--- Stored data Enclosed Below ---
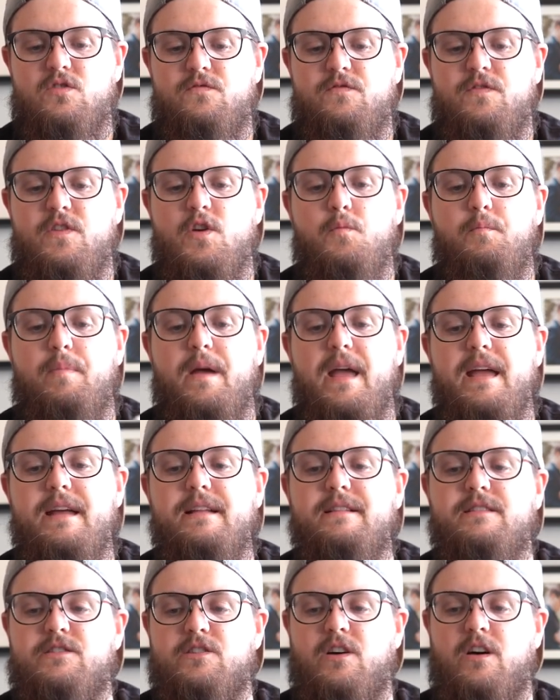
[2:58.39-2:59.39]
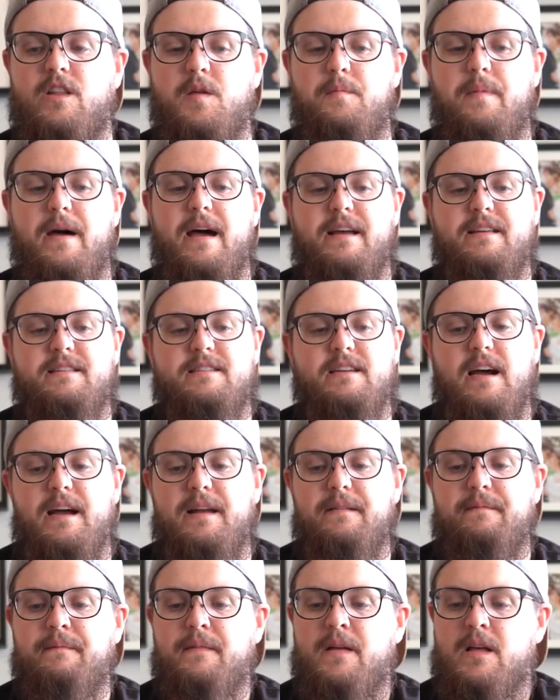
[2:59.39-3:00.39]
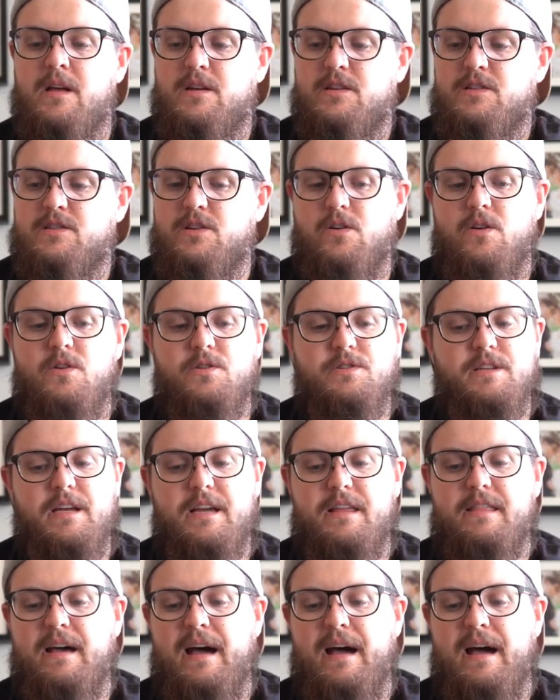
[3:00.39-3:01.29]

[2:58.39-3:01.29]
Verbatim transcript: few pins on the back side. So it goes like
--- End of Enclosed Stored data ---
Although the records above include pictures, the copy must contain only their exact text.

[2:58.39-2:59.39]
[2:59.39-3:00.39]
[3:00.39-3:01.29]

[2:58.39-3:01.29]
Verbatim transcript: few pins on the back side. So it goes like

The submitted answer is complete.